(What to do): Apart from the pictures, every entry must be retyped exactly.

*** Block opens ***

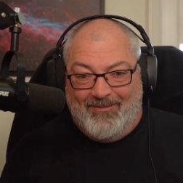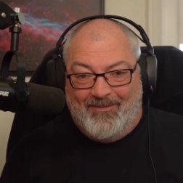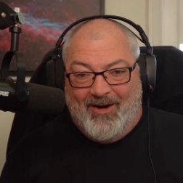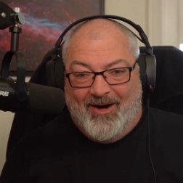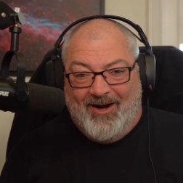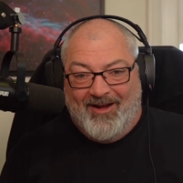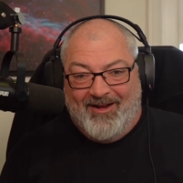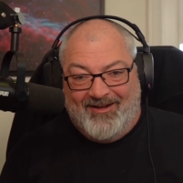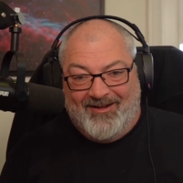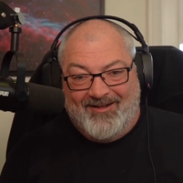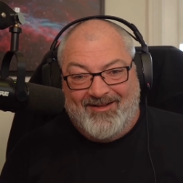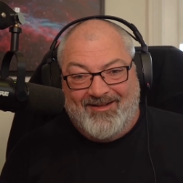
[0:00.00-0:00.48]

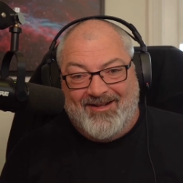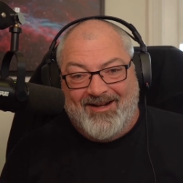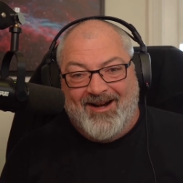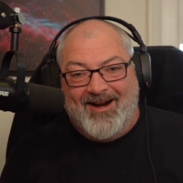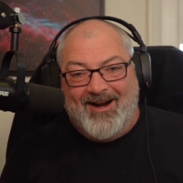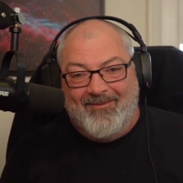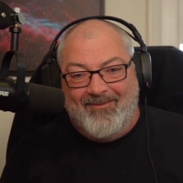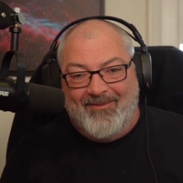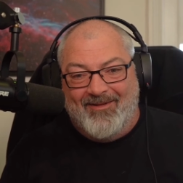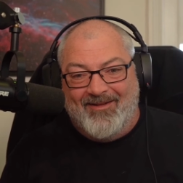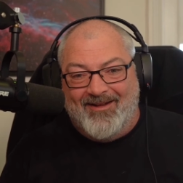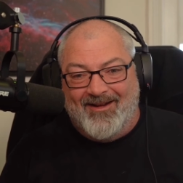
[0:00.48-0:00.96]
by this
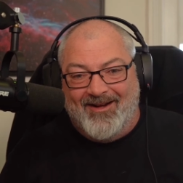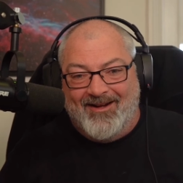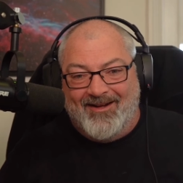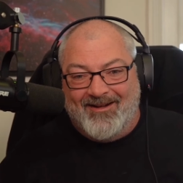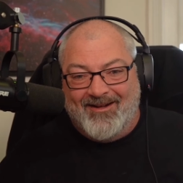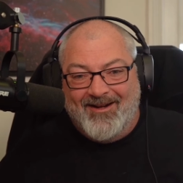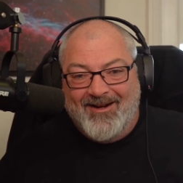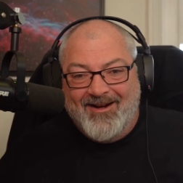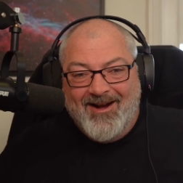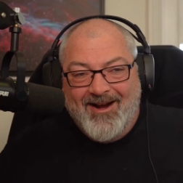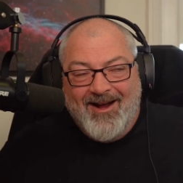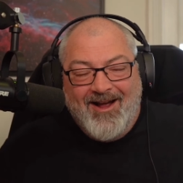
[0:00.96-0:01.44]
damn
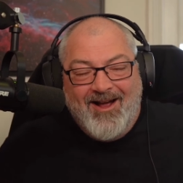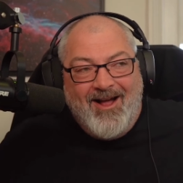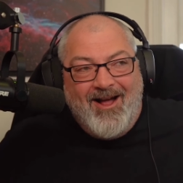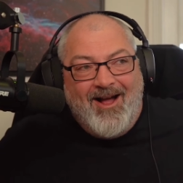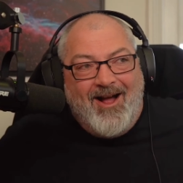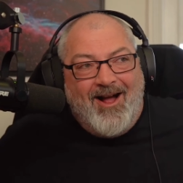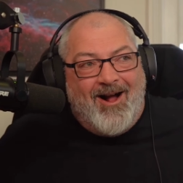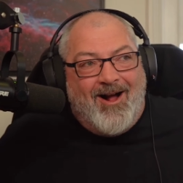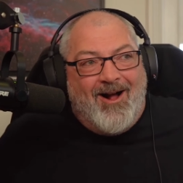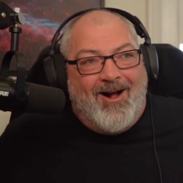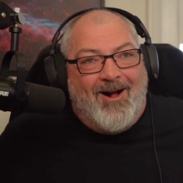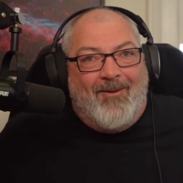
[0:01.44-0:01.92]
thing,
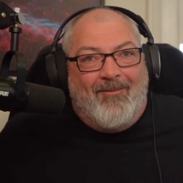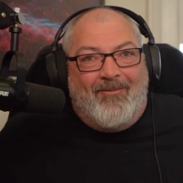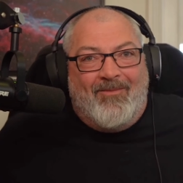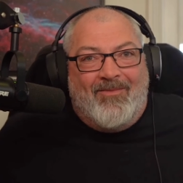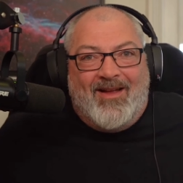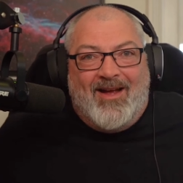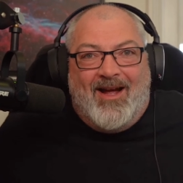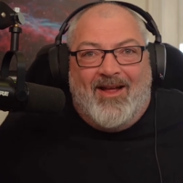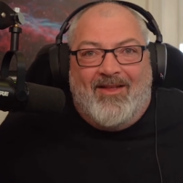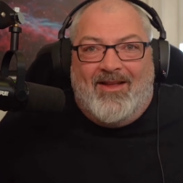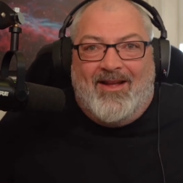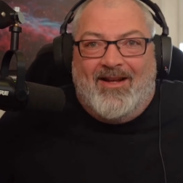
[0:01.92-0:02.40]

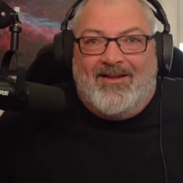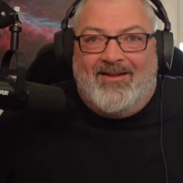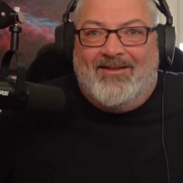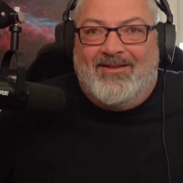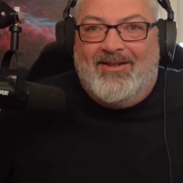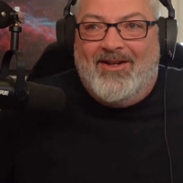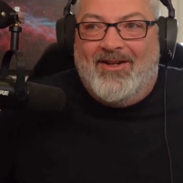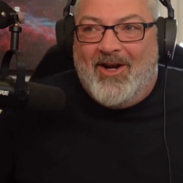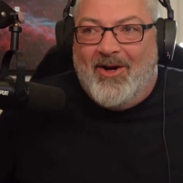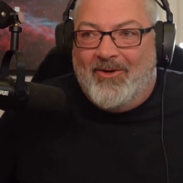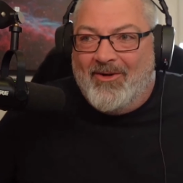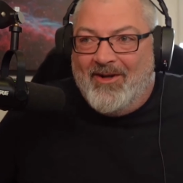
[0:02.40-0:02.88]
um, and then
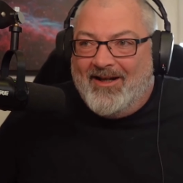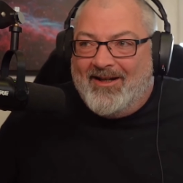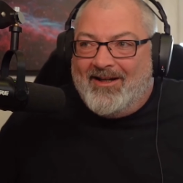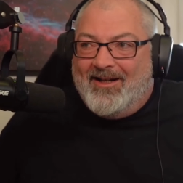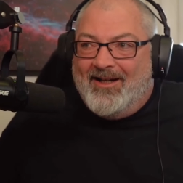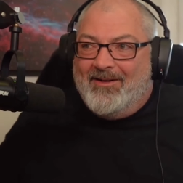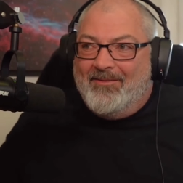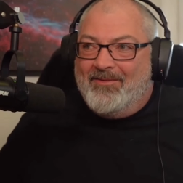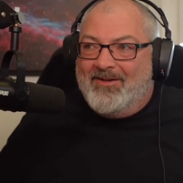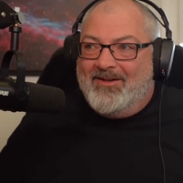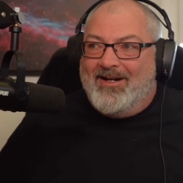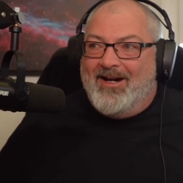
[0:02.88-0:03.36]
you know it
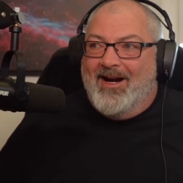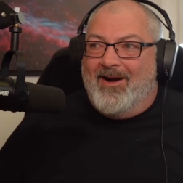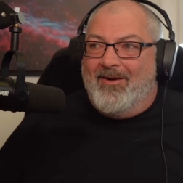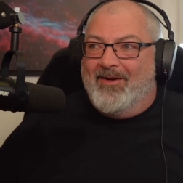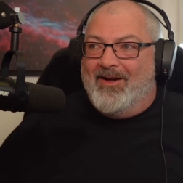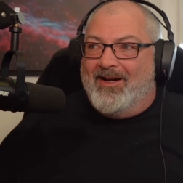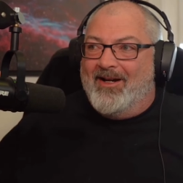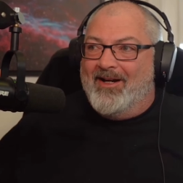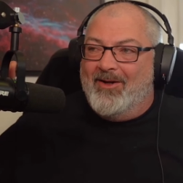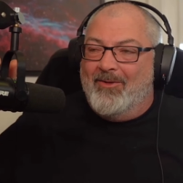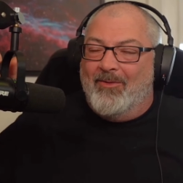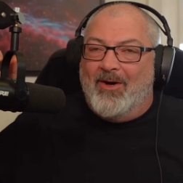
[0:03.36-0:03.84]
keeps
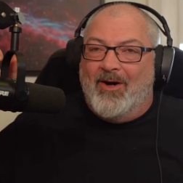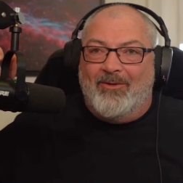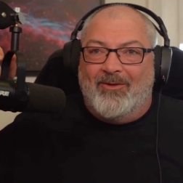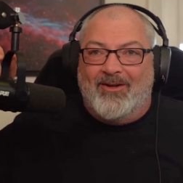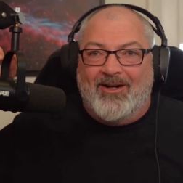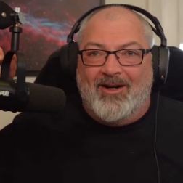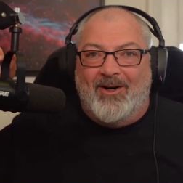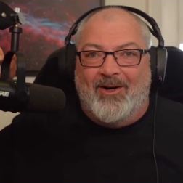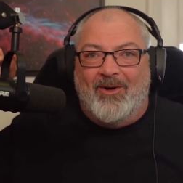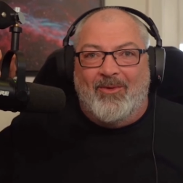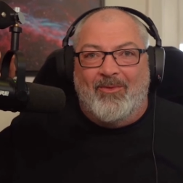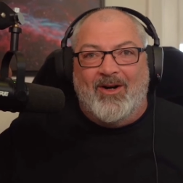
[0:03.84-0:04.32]
coming and it won't
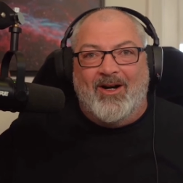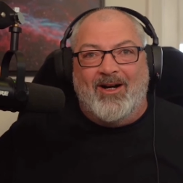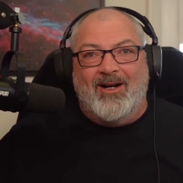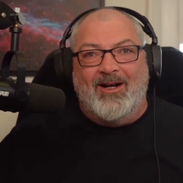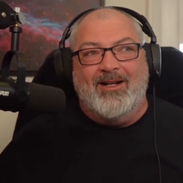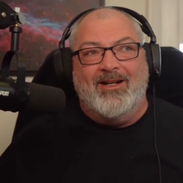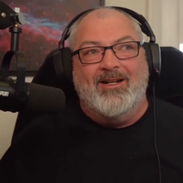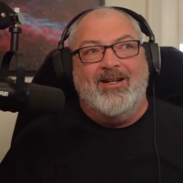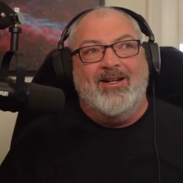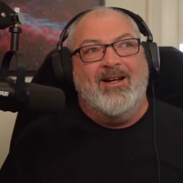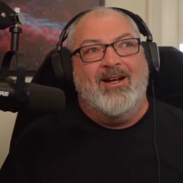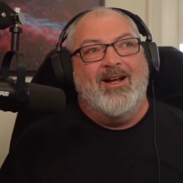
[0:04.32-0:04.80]
go
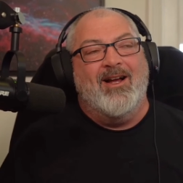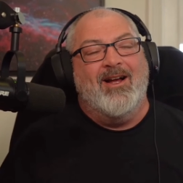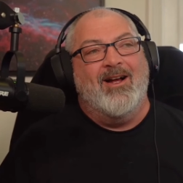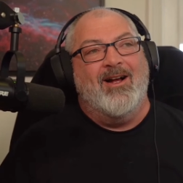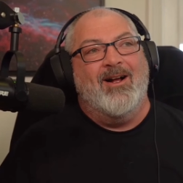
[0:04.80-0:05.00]
away.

*** Block closes ***

(Written reply):
[0:00.00-0:00.48]

[0:00.48-0:00.96]
by this
[0:00.96-0:01.44]
damn
[0:01.44-0:01.92]
thing,
[0:01.92-0:02.40]

[0:02.40-0:02.88]
um, and then
[0:02.88-0:03.36]
you know it
[0:03.36-0:03.84]
keeps
[0:03.84-0:04.32]
coming and it won't
[0:04.32-0:04.80]
go
[0:04.80-0:05.00]
away.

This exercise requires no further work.